Ces dernières années ont vu les neurosciences révolutionner notre compréhension du cerveau humain. Leurs découvertes enrichissent considérablement la pratique du coaching. Professeur de neurologie, de neurosciences et de psychologie, Antonio Damasio approfondit notre compréhension des mécanismes cognitifs à l’origine de l’émotion. Le Professeur Damasio expose sa théorie sur les liens entre pensée et émotions dans son ouvrage de référence : Spinoza avait raison. Je vous résume ici l’essentiel de sa pensée.

« Nos émotions ne naissent pas de choses mais du jugement que nous portons sur les choses ». Cette affirmation du philosophe Epictète est aujourd’hui confirmée par les  recherches les plus récentes des neurosciences. Ainsi que le prouvent les travaux du Professeur Damasio une émotion est toujours le produit d’une pensée qualifiante. Autrement dit, d’un jugement. Cette qualification n’est pas nécessairement consciente. Elle peut être provoquée par un souvenir enfoui dans l’inconscient comme dans le fameux épisode de la madeleine de Proust.

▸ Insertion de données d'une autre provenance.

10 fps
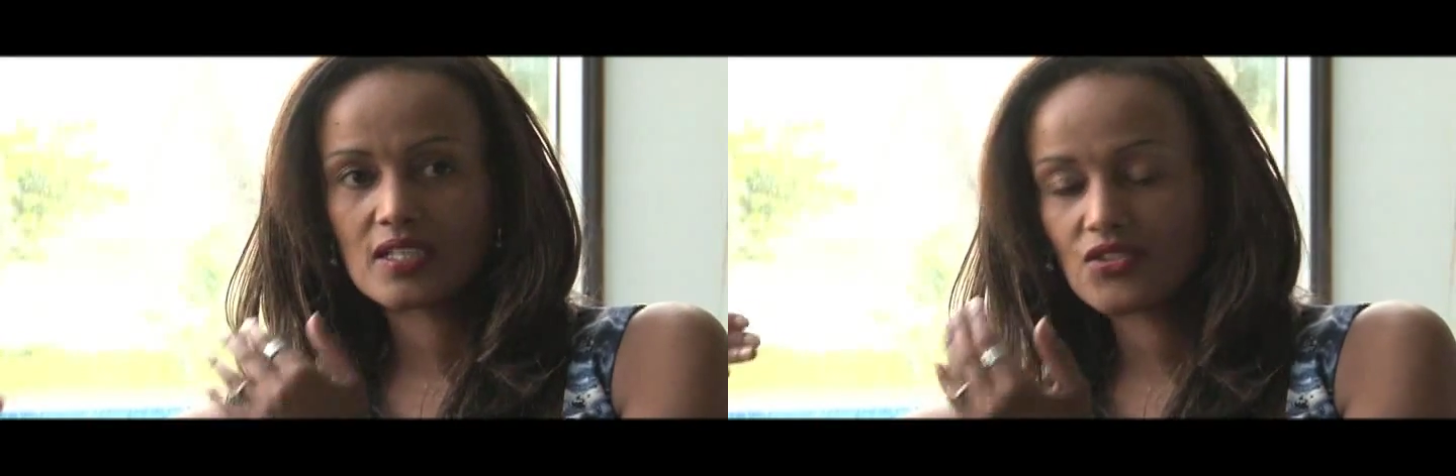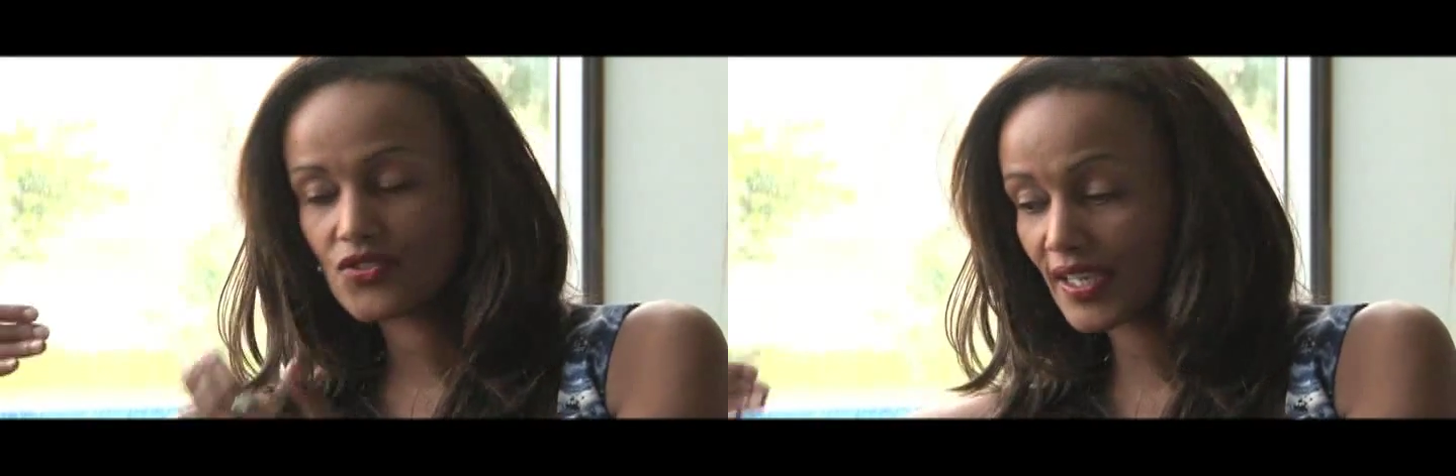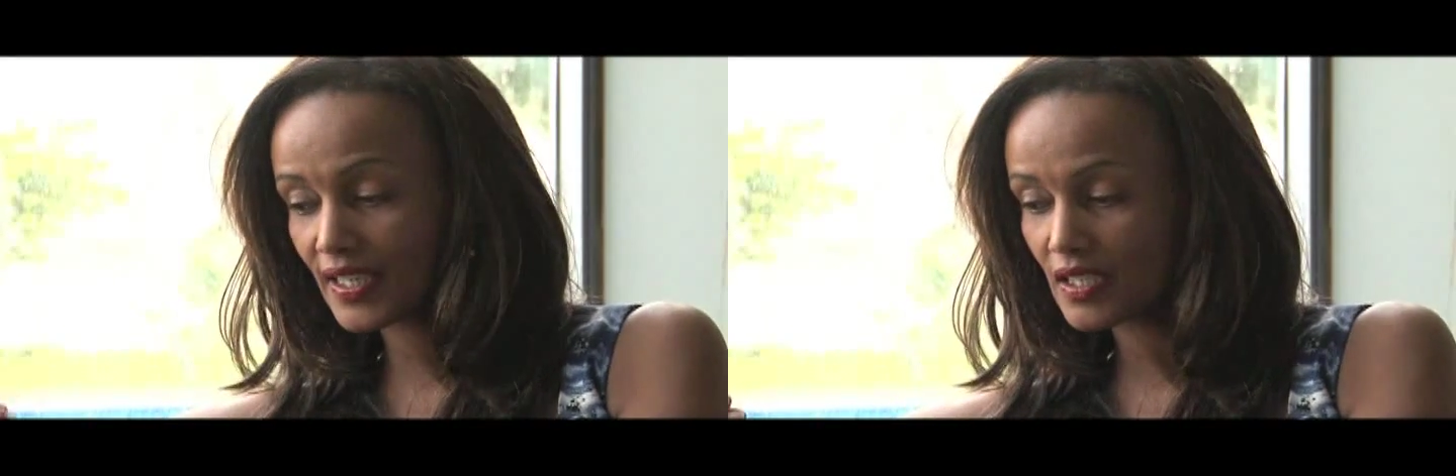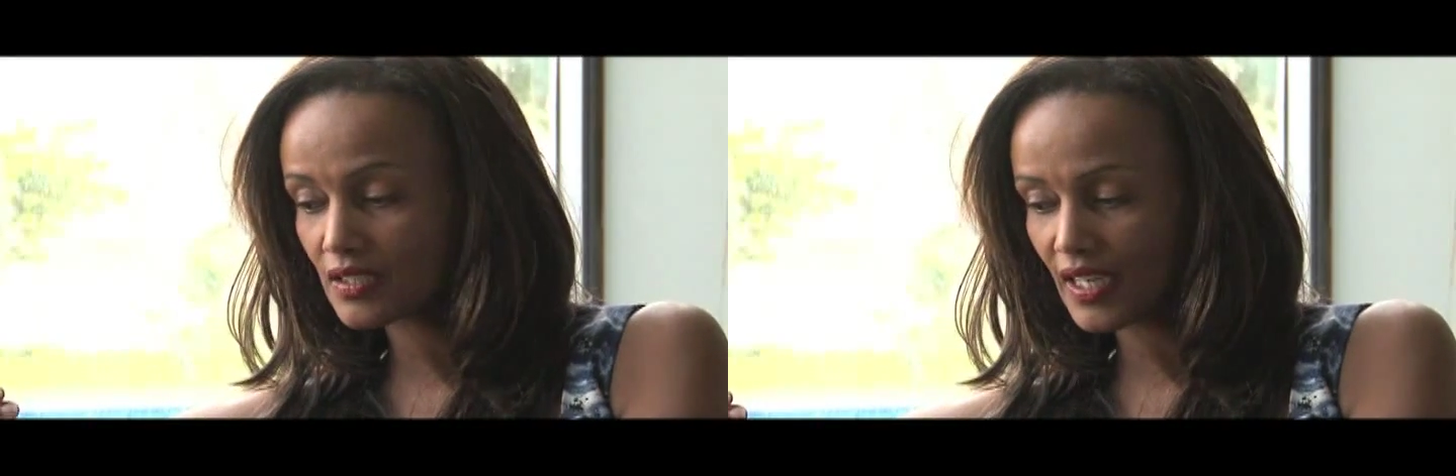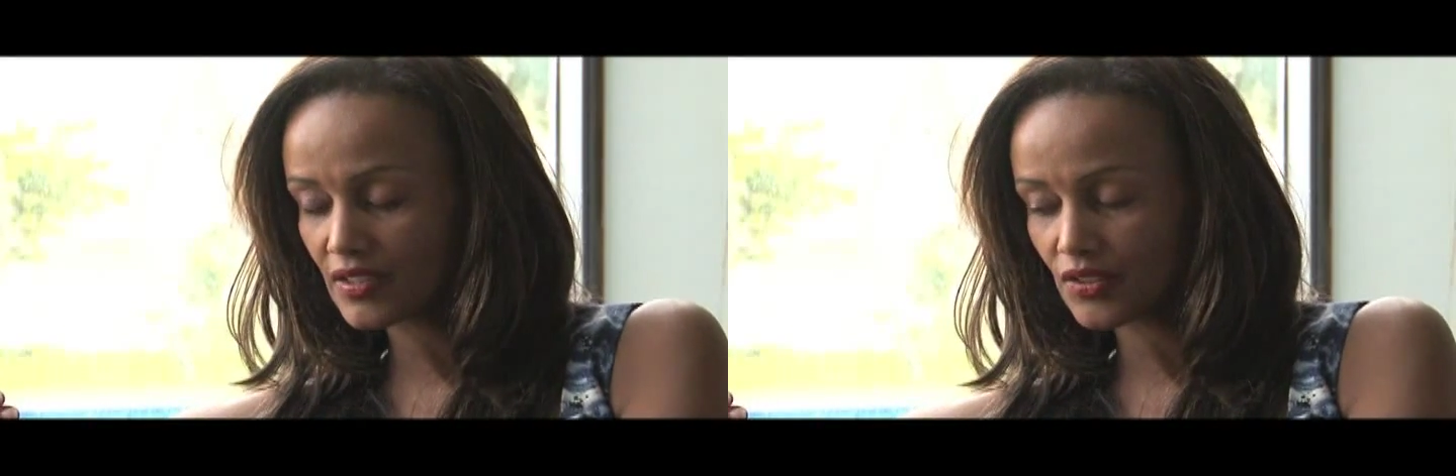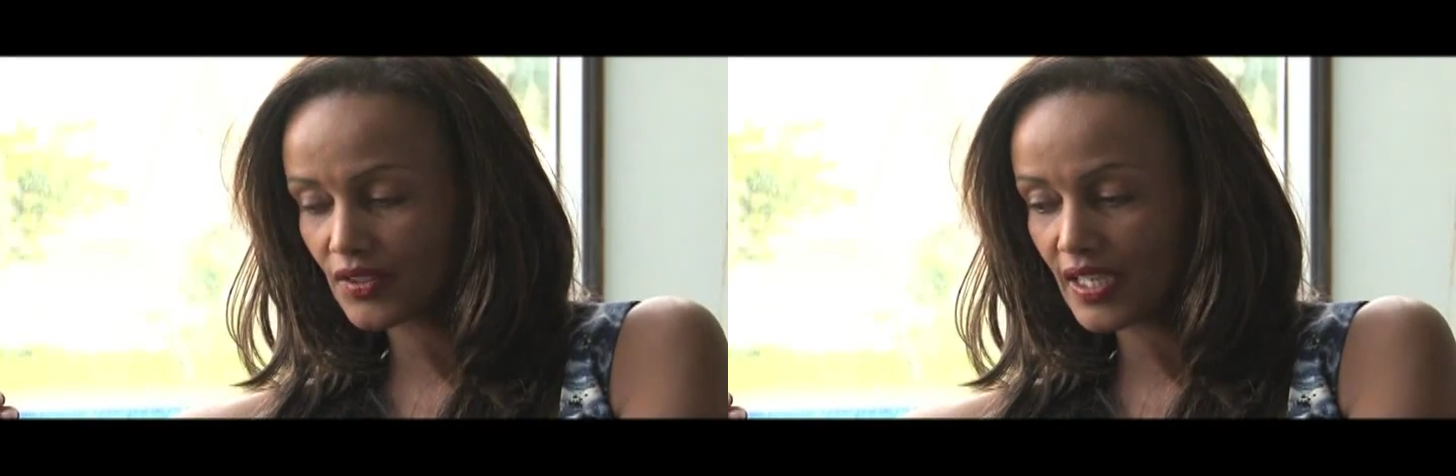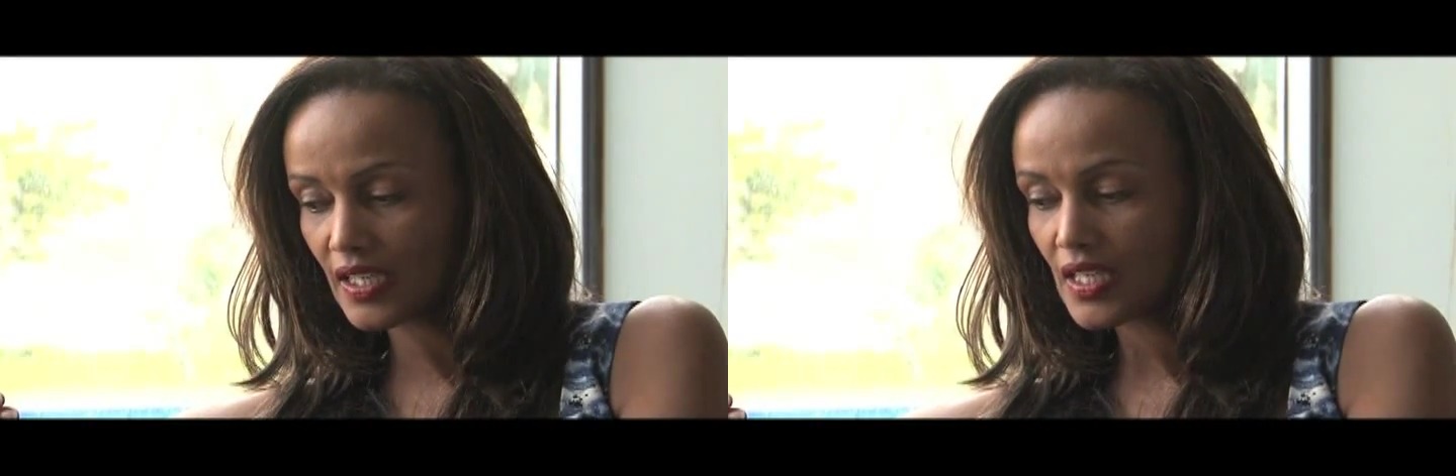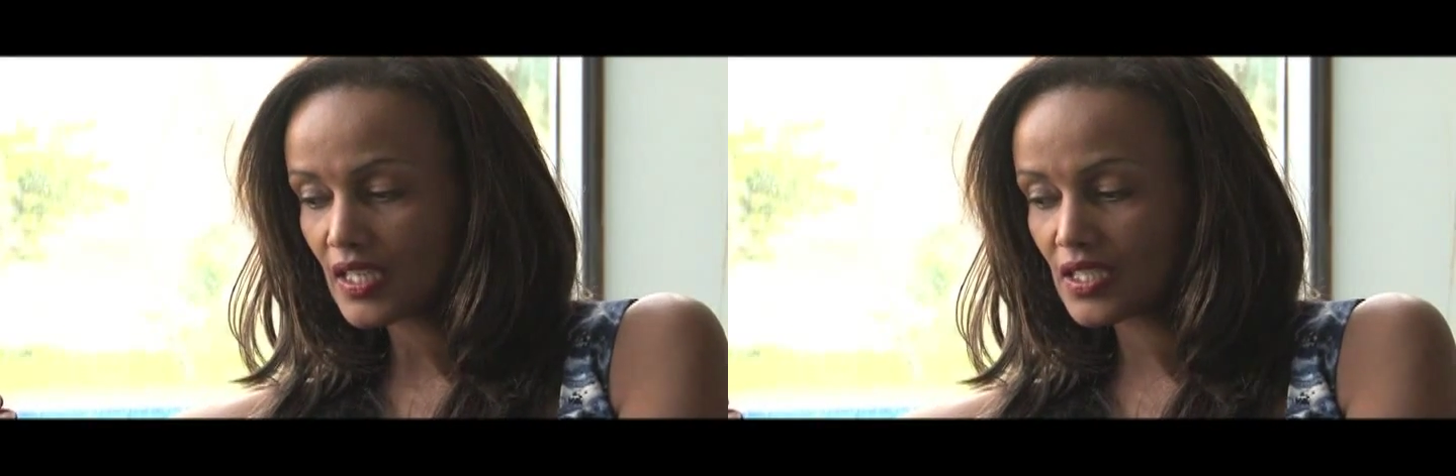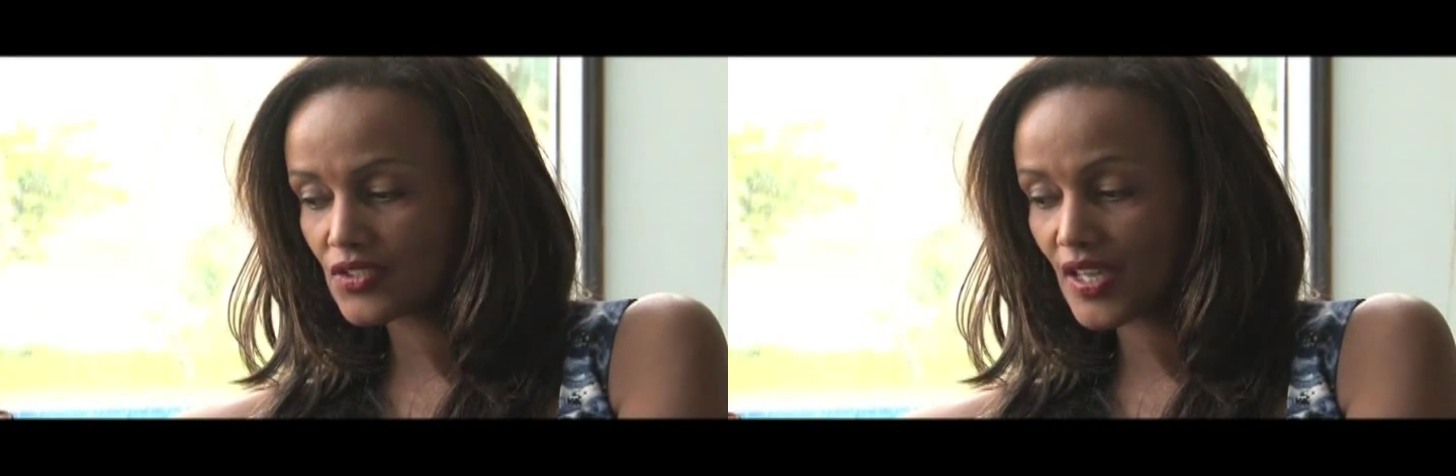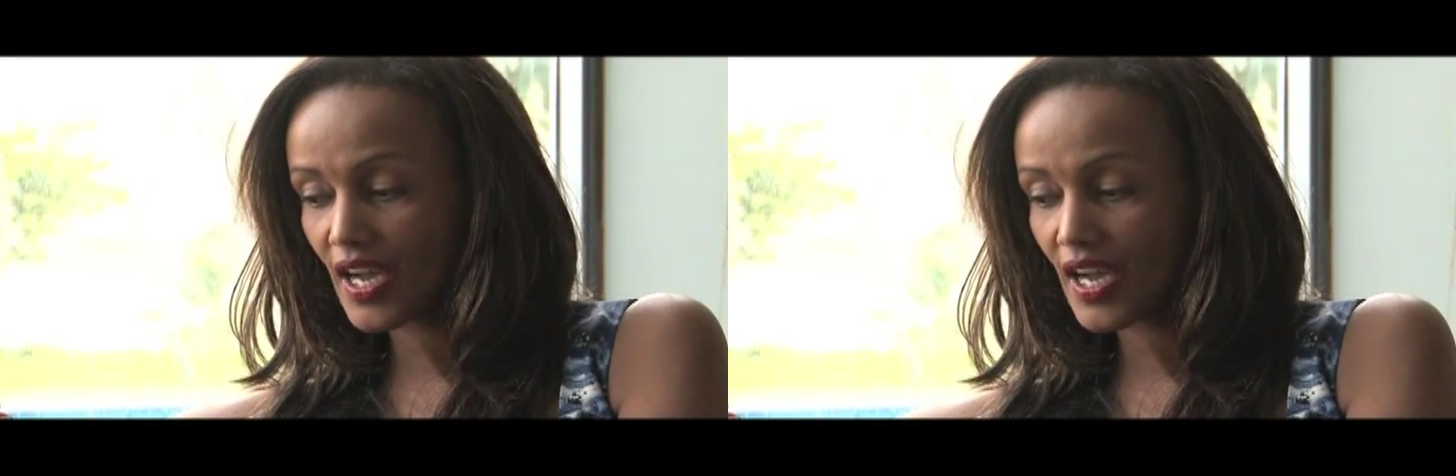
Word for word: And second, the other thing is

Cette « pensée stimulus » est nécessairement le fruit de notre environnement social et culturel. Comme nous ne partageons pas tous les mêmes opinions, une situation identique fera lever chez chacun des émotions différentes. Elle réjouira l’un, attristera l’autre et en agacera un troisième.

L’effet de cette « pensée stimulus » est loin d’être anodin. Elle provoque dans le cerveau une chaîne de réactions neurales et chimiques qui se répercute ensuite dans l’ensemble du corps dont elle bouleverse l’équilibre physiologique et nerveux. Les effets de ces perturbations se manifestent sous la forme de sensations physiques : visage crispé, voix altérée, ventre noué, jambes molles…

Etant en contact constant avec le cerveau, le corps informe celui-ci de l’existence de ces changements. Le cerveau commence alors à établir des cartes neurales de nos ressentis corporels. A ce stade, nos sensations sont à nouveau transformées en pensées. Damasio parle alors de « pensée sentiment ».

C’est cette « pensée sentiment » qui nous permet de prendre conscience de nos émotions. Voilà pourquoi nous disons que nous nous « sentons » triste et non que nous nous « pensons » triste.

La « pensée sentiment » altère le cours de nos réflexions. Elle nous impose une certaine ligne de pensée. La tristesse nous remettra par exemple en mémoire des événements douloureux propres à la justifier et à l’approfondir… Ces « idées » noires se transformeront à leur tour en « pensées stimulus » ce qui aura pour conséquence d’amplifier encore l’émotion. Nous sommes alors entraînés dans un cercle infernal dont nous aurons toutes les peines à sortir. Un surplus de pensées génère un surplus d’émotions qui font lever encore davantage de pensées liées à l’émotion… Et ainsi de suite jusqu’à ce qu’une pensée différente nous permette enfin de « changer de disque ».

Les neurosciences entérinent ainsi l’existence du cercle vicieux « pensées-émotions » découvert par la sagesse antique et les traditions orientales. Elles valident également l’idée selon laquelle l’émotion est le marqueur d’un jugement, d’une opinion ou d’une croyance non verbalisé. Elles confirment enfin que l’attention portée au ressenti conscient de l’émotion (« pensée sentiment ») facilite l’accès au non-dit qui l’a déclenché (« pensée stimulus »). Pour sortir de l’engrenage sans fin des pensées et des émotions, il faut donc mener de front un travail de ressenti physique de l’émotion et un effort de verbalisation des non-dits.